I’m sure I’m not the only one out there who has gotten into a YouTube binging habit, especially in recent weeks. It’s easy to find a subject you like, press play, and just let the videos continue in the background while you do what you need to otherwise. My current addiction is cosplay videos. I can’t help but think that this might have something to do with this week’s project, which is just perfect for your little warrior-to-be.
This lil shield is made of foam poster boards and generous amounts of foam glue. I was surprised at how well it came together with a little bit of effort put into details like wood grain and metal corrosion. It only took me about 6 hours from start to finish.
This makes for a suitable day project and easy for beginners (like me) to the prop making scene. It can be done on a small scale like this one (about 12.5″) for a kid, or on a larger scale for an adult. Once you have the basics down you can get inventive and branch out into different shapes to add to your playtron persona.
A few notes before you get started:
Research textures! You can take this shield from basic to unbelievable by researching things like wood grain texture, metal oxidization, and aging techniques. This will give your prop more dimension so it stands out from something you could buy at the store.

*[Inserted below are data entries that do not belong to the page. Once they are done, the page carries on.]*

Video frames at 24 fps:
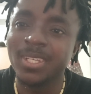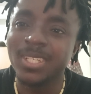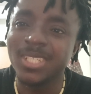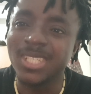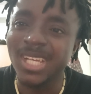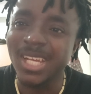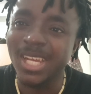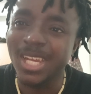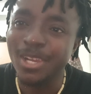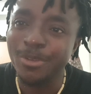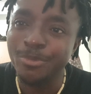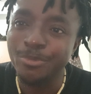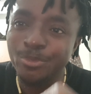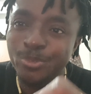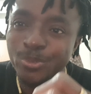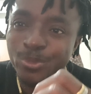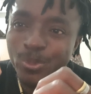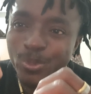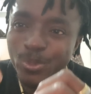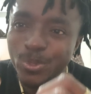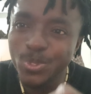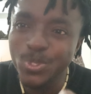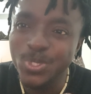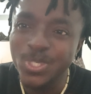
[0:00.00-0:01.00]
They have
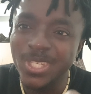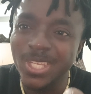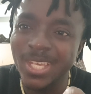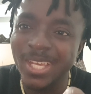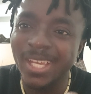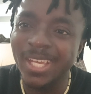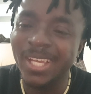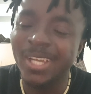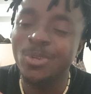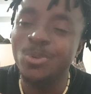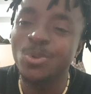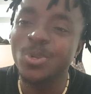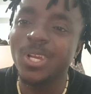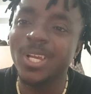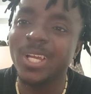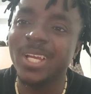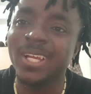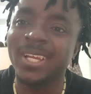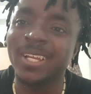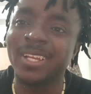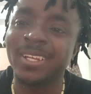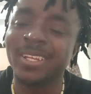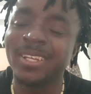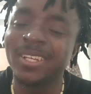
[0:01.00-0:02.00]
used their own
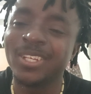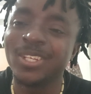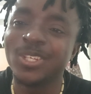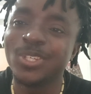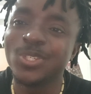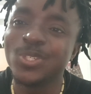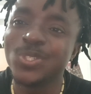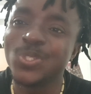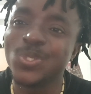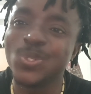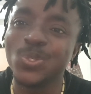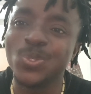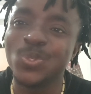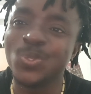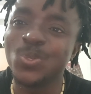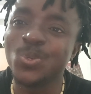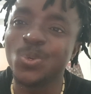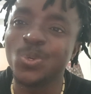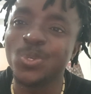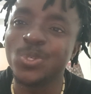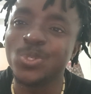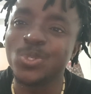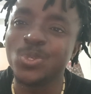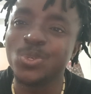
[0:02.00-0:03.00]
hand
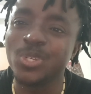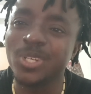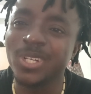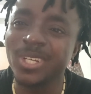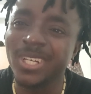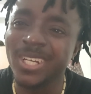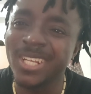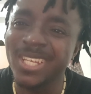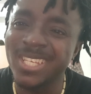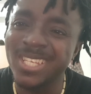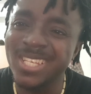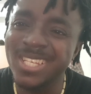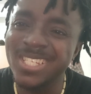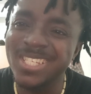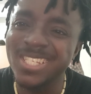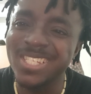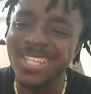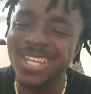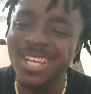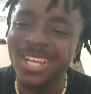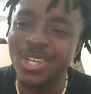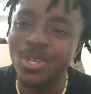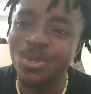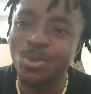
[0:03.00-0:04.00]
to create
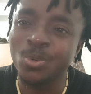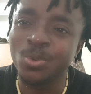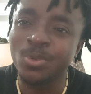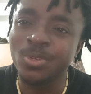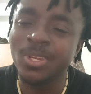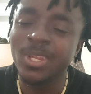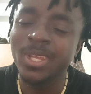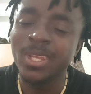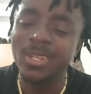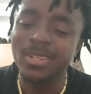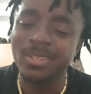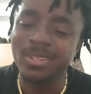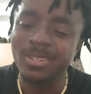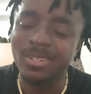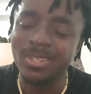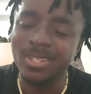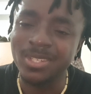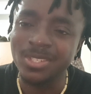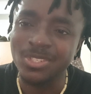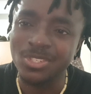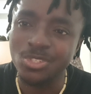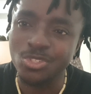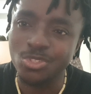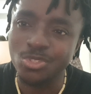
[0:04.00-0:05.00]
their own
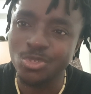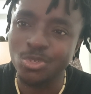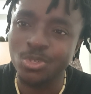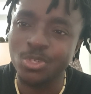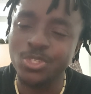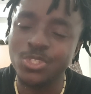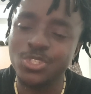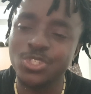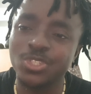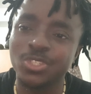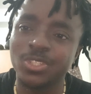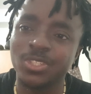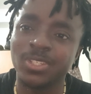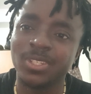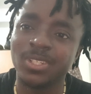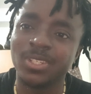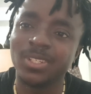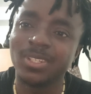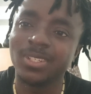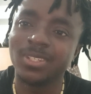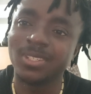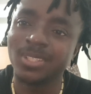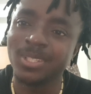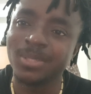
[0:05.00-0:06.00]
destruction.
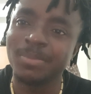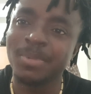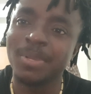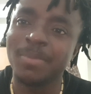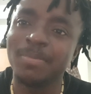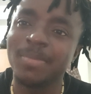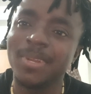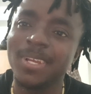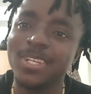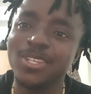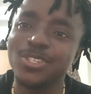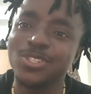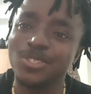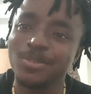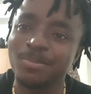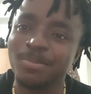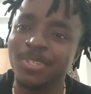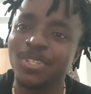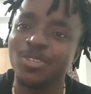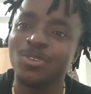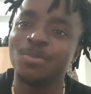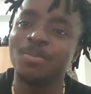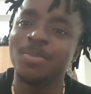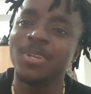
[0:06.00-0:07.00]
Remain blessed.
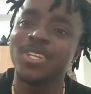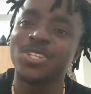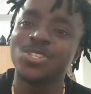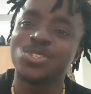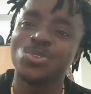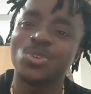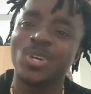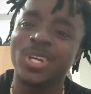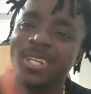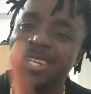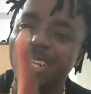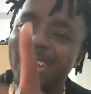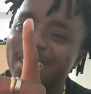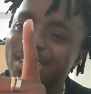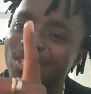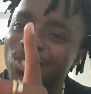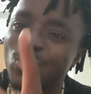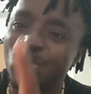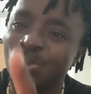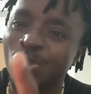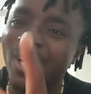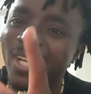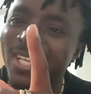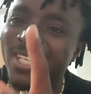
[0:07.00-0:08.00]
May God bless you. And that
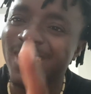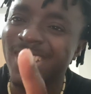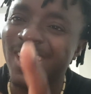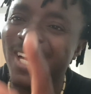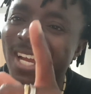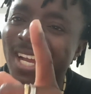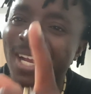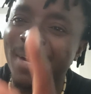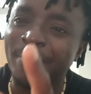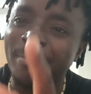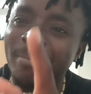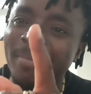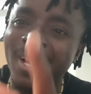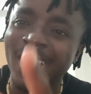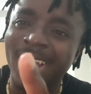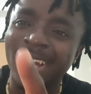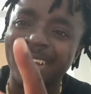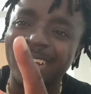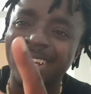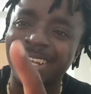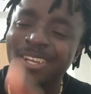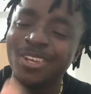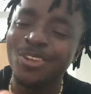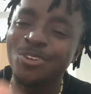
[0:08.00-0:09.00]
is why they are
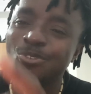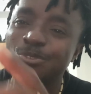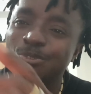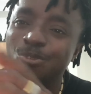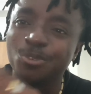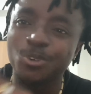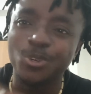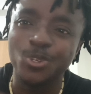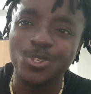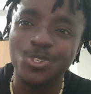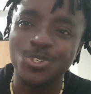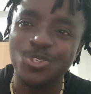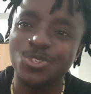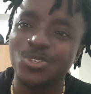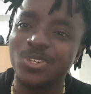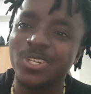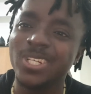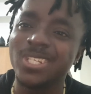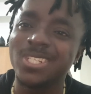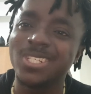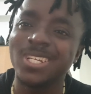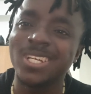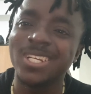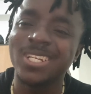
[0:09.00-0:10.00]
mad,
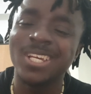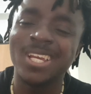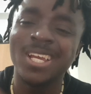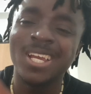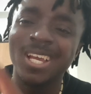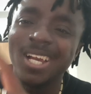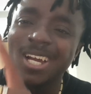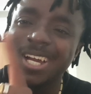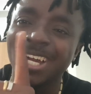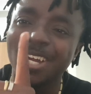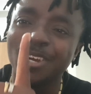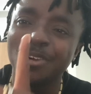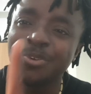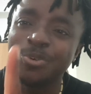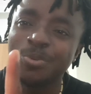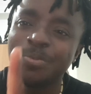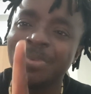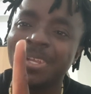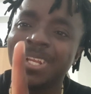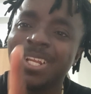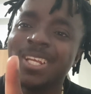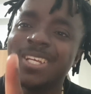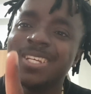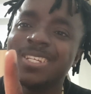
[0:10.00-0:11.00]
frustrated, and
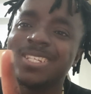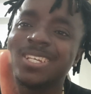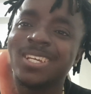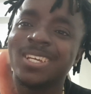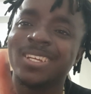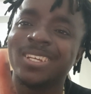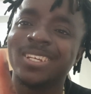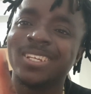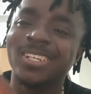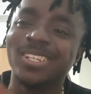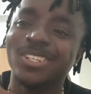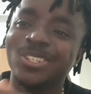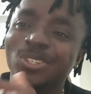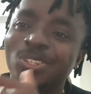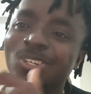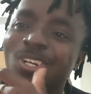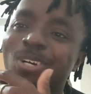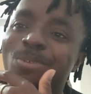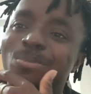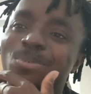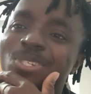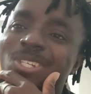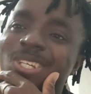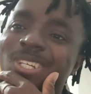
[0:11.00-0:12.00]
humiliated. You
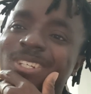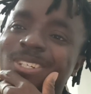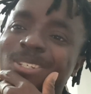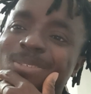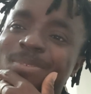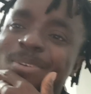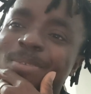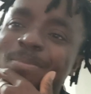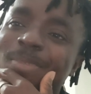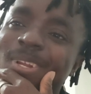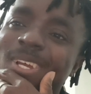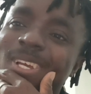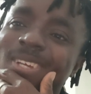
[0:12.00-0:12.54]
know what I'm saying? Remain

Let everything dry! Don’t get in a rush. Start early and allow the layers of glue and paint time to dry before adding more. Also, the foam tends to warp when you add paint to it, so use clamps along the outside to be sure it adheres properly when gluing. You may want to put a solid weight on the top so it seals well.
Sanding and spackling are going to be a lifesaver! Sand your edges so they fit together properly and have a more finished look. If your circles don’t match up perfectly, no worries! Just add layers of light-weight spackle along the outside, allow to dry, then sand it down till it’s even. This helps it look like a solid shield as oppose to three layers of foam glued together.
Once that last coat of glue dries, you can get inventive with this! Trying to keep track of a large family? Give the shields the same emblem and color so you can keep track of one another. Go big and make a replica from your favorite video game or tv series. Stay creative. I can’t wait to see what you all come up with.
D.I.Y. Children’s Foam Board Shield
- 3 22″ x 24″ x 1/4″ poster boards (craft form boards)
- Craft knife
- Hot glue
- Ribbon or thin leather strips
- *optional: Light-weight spackle
- *optional: Varnish
Step 1: Cut Out The back, front, and ring peices
- Determine the size of shield your child can comfortably carry.
- Draw a circle the size of your shield on two of the foam boards.
- Draw a circle the size of your shield on the last foam boards then draw a circle an inch or two inside the outer circle to create a ring.
- Use a craft knife to cut out pieces. Do not let children do this part!
- Optional: sand edge of the circles to create a more polished look. Wear a mask if you sand foam!
Hint: you can make a compass by inserting a screw into the center of the foam board and tying a piece of string to the screw and pencil.
Step 2: Cut out Rivet Pieces
- Cut out smaller circles from the extra foam board. Make sure they fit on the ring piece.
Hint: Try using a bottle cap to make easy, perfect circles.
- You now have two circles, one ring, and many smaller circle rivets.
Step 3: Create a wood textured shield front
- Use a craft knife to cut one circle into four pieces. Do not let children do this part!
- Use the back of a pen to press a wooden texture into the foam.
Advanced Technique: If your foam board is paper backed try cutting and peeling away the paper in wave and swirl patterns for a convincing 3D wood texture. You can also cut into the foam to make knots, imperfections, and battle damage!
Step 4: Paint Pieces
- Paint your pieces and allow to dry
- The color scheme is up to you, but we suggest black for the back piece, brown for the wooden front, and silver for the metal ring and rivets.
Advanced Technique: Try metallic paint to bring the “metal” pieces to life. You may also want to try painting techniques like dry brushing and stain washes to make realistic beat-up wood.
Step 5: Attach straps to the back piece
- Use a craft knife to cut 8 holes in the configuration shown above into the back piece. Do not let children do this part!
- Thread 4 pieces of ribbon or thin leather strips through the holes and tie them to make arm loops.
Step 6: Assemble Pieces
- Use hot glue to attach the wooden front pieces to the back (make sure the inside of the straps are pulled tight to the surface of the back)
- Use hot glue to attach the ring to the wooden front.
- Suggestion: You may want to lay some books on top of the pieces at this point and let the glue dry before going on to prevent/correct warping.
- Use hot glue to attach the rivets around the ring.
- Optional: Seal the shield with a clear varnish.
Advanced Technique: You can add light-weight spackle around the edges to hide foam edges and create a more finished look. After spackle has dried sand and paint.